Информационное сопротивление

Kathryn_weiss

Donald Trump, defending his peculiar admiration of Vladimir Putin, has declared as though it were his own idea, “Wouldn’t it be nice if actually got along, as an example, with Russia?” In fact, it has been nice – for the United States and for Russia, and it has happened many times over the last 30 years. 

 

There is no structural reason why Russia and the U.S. cannot get along. The problem is the Russian leader.
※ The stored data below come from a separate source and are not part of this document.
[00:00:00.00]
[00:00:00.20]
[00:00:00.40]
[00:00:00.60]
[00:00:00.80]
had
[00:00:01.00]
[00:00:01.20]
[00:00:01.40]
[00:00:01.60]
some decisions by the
The United States and the Soviet Union under Mikhail Gorbachev signed the most sweeping arms reduction agreements in history. Under Russia’s first president, Boris Yeltsin, Russia entered the Group of 8 with American support and joined peacekeeping forces in Kosovo, while the United States supplied aid to the Russian economy. When Yeltsin’s successor Vladimir Putin came into office in 2000, the relationship between Russia and the United States continued to be relatively close, although relations soured over NATO expansion and the invasion of Iraq.
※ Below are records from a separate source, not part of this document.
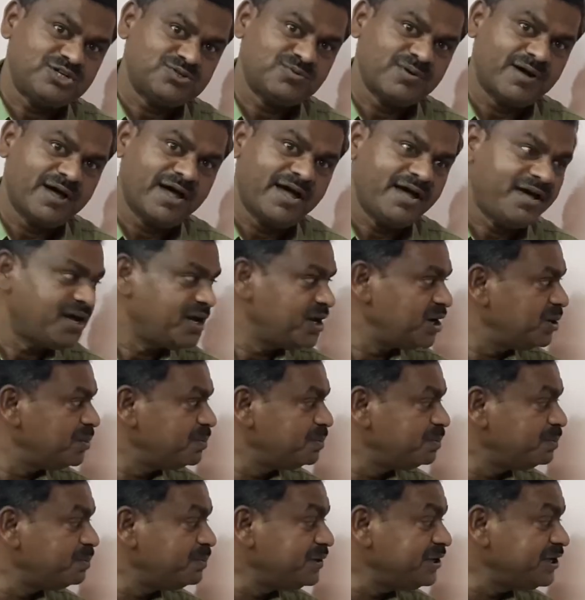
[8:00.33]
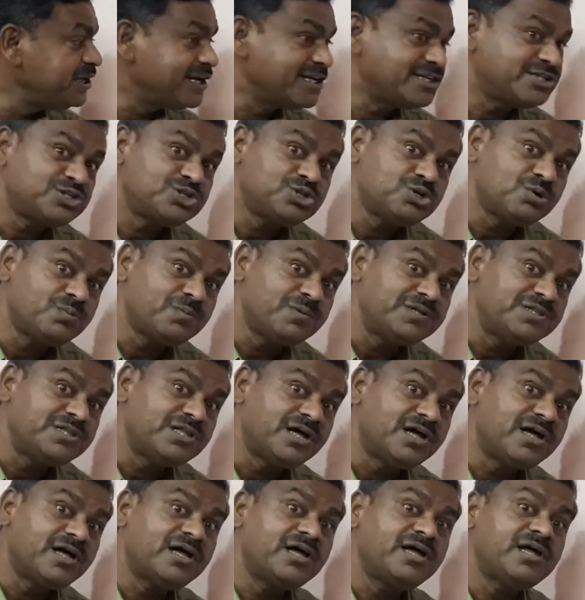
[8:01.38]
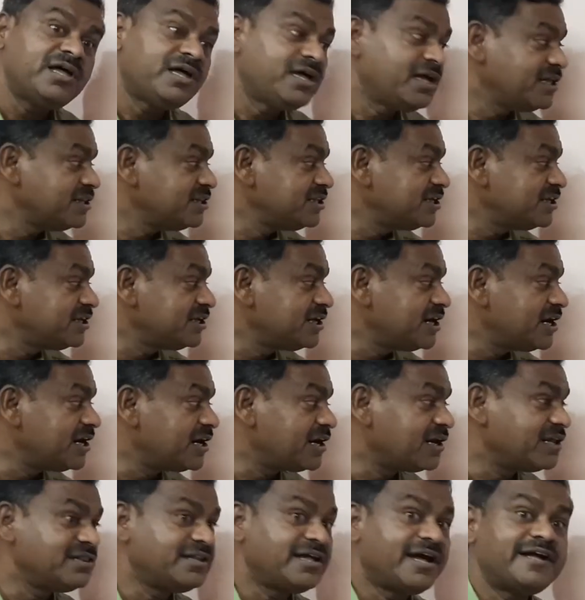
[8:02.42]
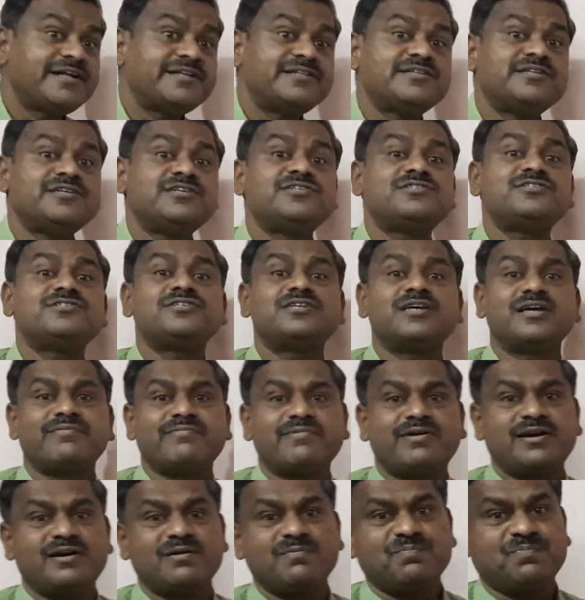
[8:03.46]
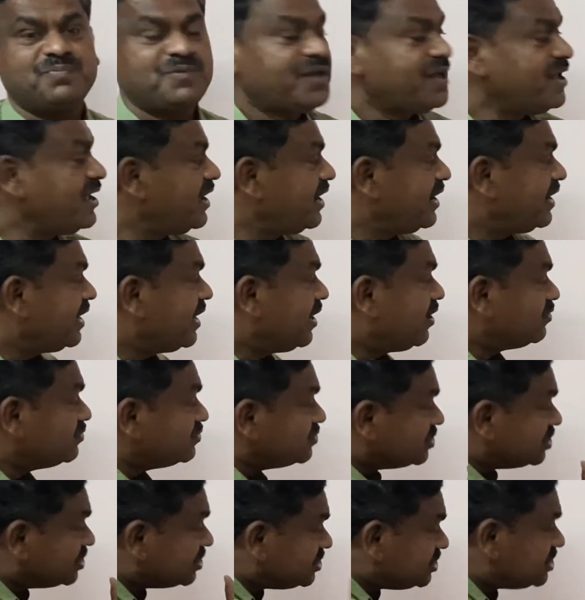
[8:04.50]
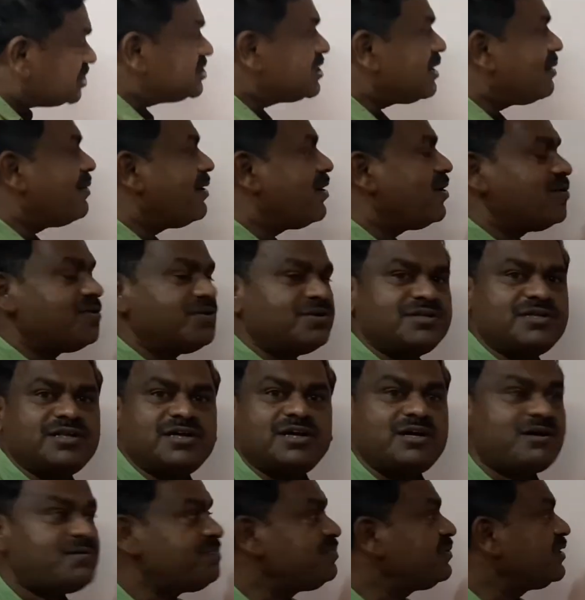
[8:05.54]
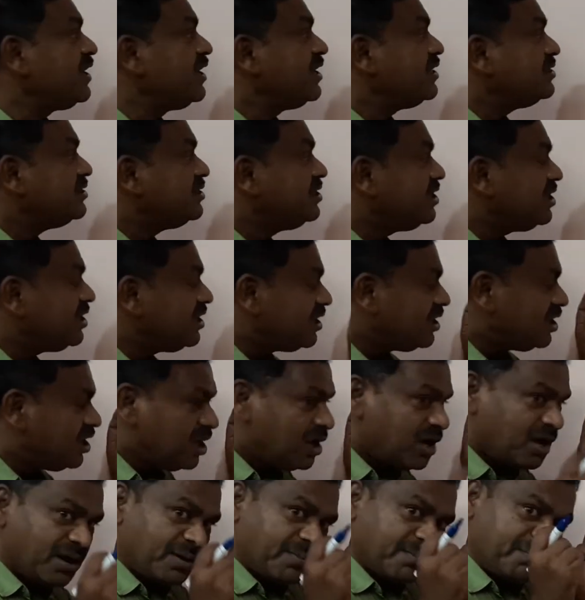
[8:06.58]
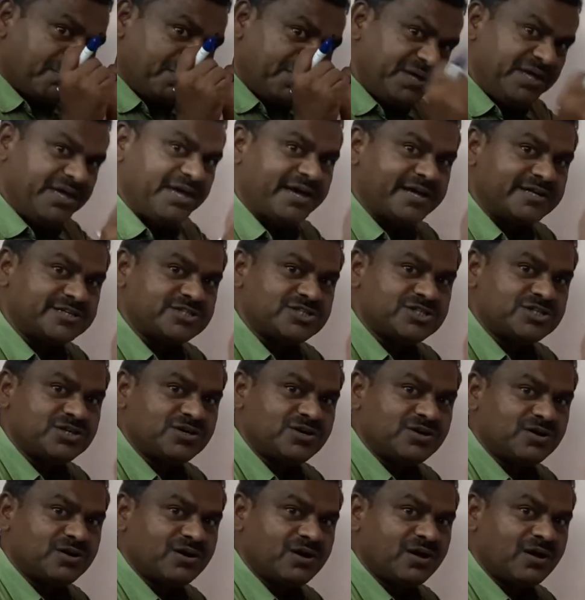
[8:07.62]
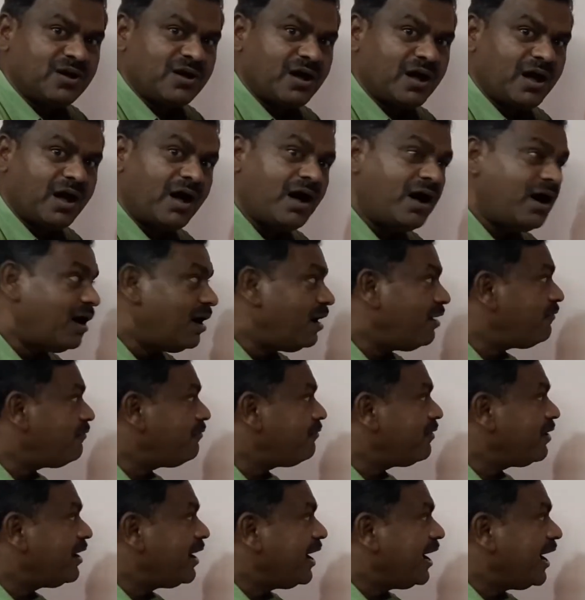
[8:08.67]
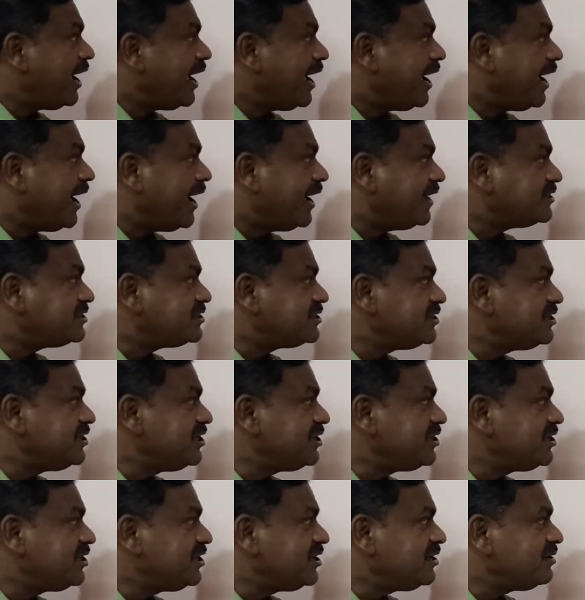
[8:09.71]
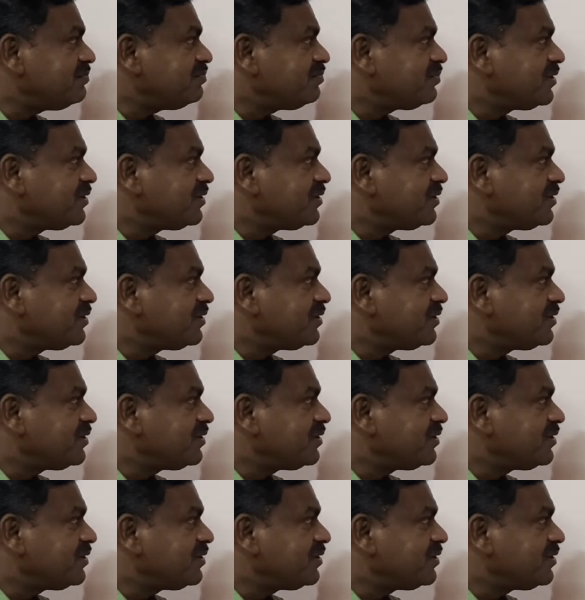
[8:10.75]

why pH should be the greater than the 7. Now this is about the pH of acidity,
Still, in his first administration, Putin was the first foreign leader to express condolences to President George W. Bush after the Sept. 11 attacks, and vowed to help the United States in its war on terrorism. Under Putin’s successor (and then predecessor), Dmitri Medvedev, and the tenure of Hillary Clinton as secretary of state, a “reset” in relations resulted in the New Start Treaty, further reducing nuclear weapons, and on the Northern Distribution Network, which enabled supplies to flow through Russia into Afghanistan for U.S. efforts there, and the American support of Russia’s entry into the World Trade Organization.
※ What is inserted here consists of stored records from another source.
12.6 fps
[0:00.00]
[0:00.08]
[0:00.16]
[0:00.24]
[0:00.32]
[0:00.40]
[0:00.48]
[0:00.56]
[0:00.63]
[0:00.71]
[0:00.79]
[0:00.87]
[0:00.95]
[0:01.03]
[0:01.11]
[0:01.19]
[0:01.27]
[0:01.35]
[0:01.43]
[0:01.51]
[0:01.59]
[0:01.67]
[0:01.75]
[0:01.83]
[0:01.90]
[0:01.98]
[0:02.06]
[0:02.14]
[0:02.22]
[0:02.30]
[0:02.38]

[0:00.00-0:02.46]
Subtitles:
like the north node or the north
But when Putin returned to the presidency in 2012, cooperation with the U.S. ended. It was not the U.S. that declared game over, it was Trump’s friend. As the long history of cooperation demonstrates, there is no structural reason Russia and the U.S. cannot get along. They have and did for over 30 years. It was Putin’s offer of asylum to rogue U.S. security contractor Edward Snowden in 2013, followed by his unanticipated demand that the U.S. Agency for International Development leave Russia the same year, harassment of the U.S. ambassador and other embassy officials since, and finally his seizure of Crimea in Ukraine in 2014 and support of a low boil conflict in eastern Ukraine that ended cooperation. The next U.S. president will inherit not a “Russia problem” but a Putin problem, which makes Trump’s position not only odd, but dangerous.